Check every line of the data and copy the ones where "Silent" appears.

=== Section Start ===

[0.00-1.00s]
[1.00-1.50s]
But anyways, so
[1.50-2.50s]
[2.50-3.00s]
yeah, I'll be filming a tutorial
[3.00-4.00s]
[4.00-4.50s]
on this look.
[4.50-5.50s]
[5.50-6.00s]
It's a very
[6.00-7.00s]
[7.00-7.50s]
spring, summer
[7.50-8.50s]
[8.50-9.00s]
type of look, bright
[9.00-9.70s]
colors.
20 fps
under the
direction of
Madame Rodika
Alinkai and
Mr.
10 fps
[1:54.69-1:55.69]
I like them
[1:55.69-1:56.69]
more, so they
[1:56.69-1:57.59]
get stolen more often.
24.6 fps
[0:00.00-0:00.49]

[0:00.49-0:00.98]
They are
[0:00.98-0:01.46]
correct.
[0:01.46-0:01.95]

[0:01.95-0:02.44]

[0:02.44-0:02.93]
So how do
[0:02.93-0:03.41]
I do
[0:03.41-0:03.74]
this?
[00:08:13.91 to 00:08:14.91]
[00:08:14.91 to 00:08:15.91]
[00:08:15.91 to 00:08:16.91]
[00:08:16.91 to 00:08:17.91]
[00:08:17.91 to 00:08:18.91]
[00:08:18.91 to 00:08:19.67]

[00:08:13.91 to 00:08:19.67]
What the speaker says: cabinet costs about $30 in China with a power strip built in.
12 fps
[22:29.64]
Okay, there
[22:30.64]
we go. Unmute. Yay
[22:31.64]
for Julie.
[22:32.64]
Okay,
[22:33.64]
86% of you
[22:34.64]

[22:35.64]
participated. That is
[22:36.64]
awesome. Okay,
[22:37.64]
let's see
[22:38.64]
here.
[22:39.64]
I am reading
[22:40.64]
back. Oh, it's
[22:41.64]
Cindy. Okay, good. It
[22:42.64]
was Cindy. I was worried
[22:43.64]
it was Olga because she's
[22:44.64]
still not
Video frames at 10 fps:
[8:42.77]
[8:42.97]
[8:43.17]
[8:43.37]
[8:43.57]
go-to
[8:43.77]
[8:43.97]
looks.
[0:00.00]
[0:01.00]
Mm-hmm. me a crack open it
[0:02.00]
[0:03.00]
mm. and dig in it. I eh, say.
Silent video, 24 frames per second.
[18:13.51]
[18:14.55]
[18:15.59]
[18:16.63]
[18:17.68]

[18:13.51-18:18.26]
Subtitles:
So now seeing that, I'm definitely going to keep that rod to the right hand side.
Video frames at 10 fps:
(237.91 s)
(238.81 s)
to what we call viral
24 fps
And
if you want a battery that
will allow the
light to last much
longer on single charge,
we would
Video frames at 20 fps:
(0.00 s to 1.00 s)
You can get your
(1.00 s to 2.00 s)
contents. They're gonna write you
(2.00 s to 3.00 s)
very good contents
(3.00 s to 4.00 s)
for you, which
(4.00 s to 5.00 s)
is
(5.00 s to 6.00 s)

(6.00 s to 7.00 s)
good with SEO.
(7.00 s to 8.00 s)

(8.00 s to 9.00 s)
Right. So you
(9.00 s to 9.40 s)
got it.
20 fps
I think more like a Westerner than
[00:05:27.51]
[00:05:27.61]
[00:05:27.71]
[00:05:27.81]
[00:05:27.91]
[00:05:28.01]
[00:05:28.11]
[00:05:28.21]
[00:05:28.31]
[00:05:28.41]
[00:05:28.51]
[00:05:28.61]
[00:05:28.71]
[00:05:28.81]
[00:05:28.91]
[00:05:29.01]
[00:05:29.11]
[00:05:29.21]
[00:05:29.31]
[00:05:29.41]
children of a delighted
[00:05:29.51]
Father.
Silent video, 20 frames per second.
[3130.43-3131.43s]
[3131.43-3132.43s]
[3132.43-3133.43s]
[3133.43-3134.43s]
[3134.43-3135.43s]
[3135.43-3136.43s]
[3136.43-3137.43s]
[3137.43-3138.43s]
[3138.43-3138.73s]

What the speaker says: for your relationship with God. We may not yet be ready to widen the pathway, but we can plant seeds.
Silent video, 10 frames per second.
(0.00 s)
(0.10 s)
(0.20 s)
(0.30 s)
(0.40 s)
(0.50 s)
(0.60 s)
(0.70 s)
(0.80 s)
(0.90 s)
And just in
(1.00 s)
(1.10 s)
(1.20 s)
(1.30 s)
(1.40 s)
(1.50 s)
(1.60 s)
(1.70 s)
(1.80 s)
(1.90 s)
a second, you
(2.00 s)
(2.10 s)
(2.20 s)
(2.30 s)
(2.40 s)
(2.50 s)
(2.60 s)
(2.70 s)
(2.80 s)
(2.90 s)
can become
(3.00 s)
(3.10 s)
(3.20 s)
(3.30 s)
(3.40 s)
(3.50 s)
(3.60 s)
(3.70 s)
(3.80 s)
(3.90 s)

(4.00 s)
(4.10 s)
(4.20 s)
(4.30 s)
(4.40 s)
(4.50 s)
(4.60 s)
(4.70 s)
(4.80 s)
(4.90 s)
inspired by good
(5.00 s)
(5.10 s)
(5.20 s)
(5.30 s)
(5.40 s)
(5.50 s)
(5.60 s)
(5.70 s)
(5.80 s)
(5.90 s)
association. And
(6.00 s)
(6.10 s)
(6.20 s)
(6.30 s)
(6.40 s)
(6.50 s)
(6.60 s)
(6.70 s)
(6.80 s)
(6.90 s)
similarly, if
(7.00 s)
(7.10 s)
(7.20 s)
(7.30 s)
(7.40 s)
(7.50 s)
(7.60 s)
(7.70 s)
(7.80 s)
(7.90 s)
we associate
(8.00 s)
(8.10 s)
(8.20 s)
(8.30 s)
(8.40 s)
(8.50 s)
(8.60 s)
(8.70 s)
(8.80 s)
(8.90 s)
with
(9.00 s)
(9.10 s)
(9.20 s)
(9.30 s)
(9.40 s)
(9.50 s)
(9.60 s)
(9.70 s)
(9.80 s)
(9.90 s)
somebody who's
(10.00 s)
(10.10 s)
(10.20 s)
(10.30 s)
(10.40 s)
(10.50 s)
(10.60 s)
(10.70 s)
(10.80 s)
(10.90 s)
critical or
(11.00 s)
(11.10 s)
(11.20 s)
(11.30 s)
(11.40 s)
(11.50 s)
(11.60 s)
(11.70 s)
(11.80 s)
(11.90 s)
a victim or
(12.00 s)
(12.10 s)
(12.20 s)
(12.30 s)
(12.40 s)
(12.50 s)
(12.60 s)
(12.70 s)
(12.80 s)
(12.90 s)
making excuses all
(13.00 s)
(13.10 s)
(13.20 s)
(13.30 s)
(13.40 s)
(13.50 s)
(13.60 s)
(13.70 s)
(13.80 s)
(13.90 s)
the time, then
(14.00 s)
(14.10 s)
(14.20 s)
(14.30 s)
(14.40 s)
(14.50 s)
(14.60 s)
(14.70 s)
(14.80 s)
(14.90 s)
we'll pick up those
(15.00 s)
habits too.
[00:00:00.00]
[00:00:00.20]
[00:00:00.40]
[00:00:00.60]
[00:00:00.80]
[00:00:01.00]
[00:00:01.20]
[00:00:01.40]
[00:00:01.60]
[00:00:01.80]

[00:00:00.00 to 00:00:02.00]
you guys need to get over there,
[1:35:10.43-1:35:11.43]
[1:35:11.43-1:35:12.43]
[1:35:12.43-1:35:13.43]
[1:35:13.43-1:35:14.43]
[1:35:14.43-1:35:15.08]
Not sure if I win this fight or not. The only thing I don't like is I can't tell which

=== Section End ===

• Task output:
Silent video, 24 frames per second.
Silent video, 20 frames per second.
Silent video, 10 frames per second.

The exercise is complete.